(TASK PROMPT): Word for word, copy the lines from the one with "[00:17:40.65 to 00:17:41.55]" to the last line of the data below, counting both, and keep every picture out.

(THE RECORDS):

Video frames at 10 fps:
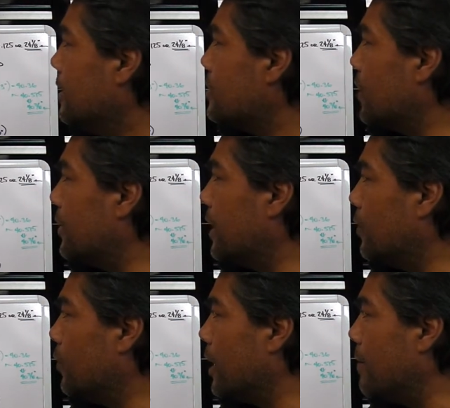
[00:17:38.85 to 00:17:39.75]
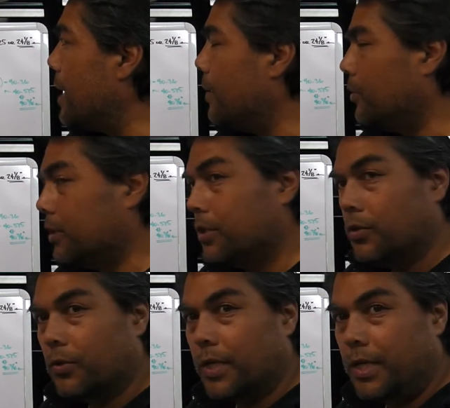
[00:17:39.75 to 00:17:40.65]
So I think what I'm able to
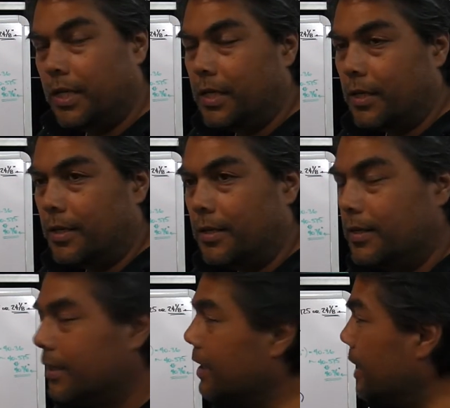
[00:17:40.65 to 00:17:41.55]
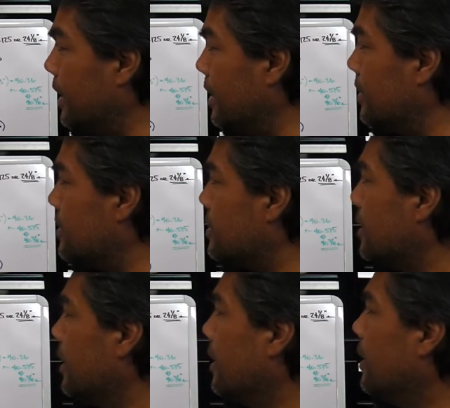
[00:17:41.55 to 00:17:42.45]
do here
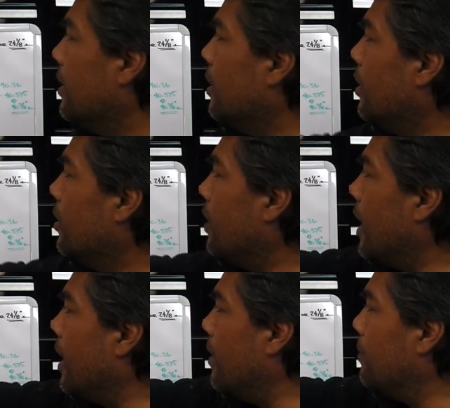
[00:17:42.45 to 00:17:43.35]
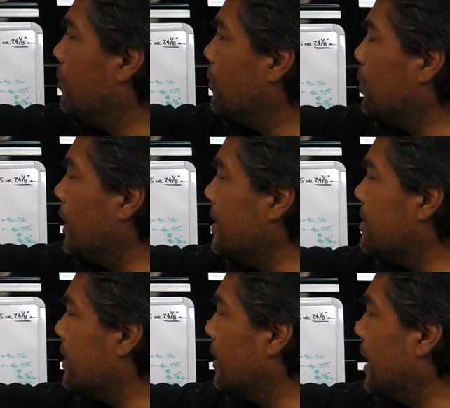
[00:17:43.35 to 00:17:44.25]
is
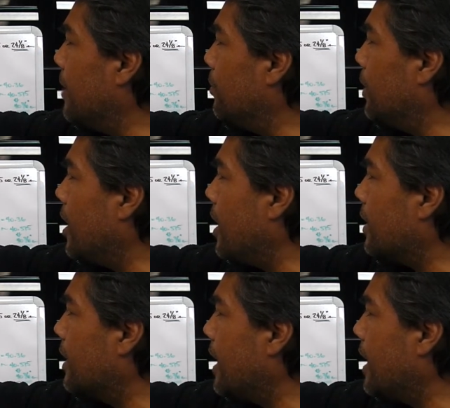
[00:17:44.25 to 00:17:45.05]
place the clamp block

(SOLUTION FOR THIS PROBLEM):
[00:17:40.65 to 00:17:41.55]
[00:17:41.55 to 00:17:42.45]
do here
[00:17:42.45 to 00:17:43.35]
[00:17:43.35 to 00:17:44.25]
is
[00:17:44.25 to 00:17:45.05]
place the clamp block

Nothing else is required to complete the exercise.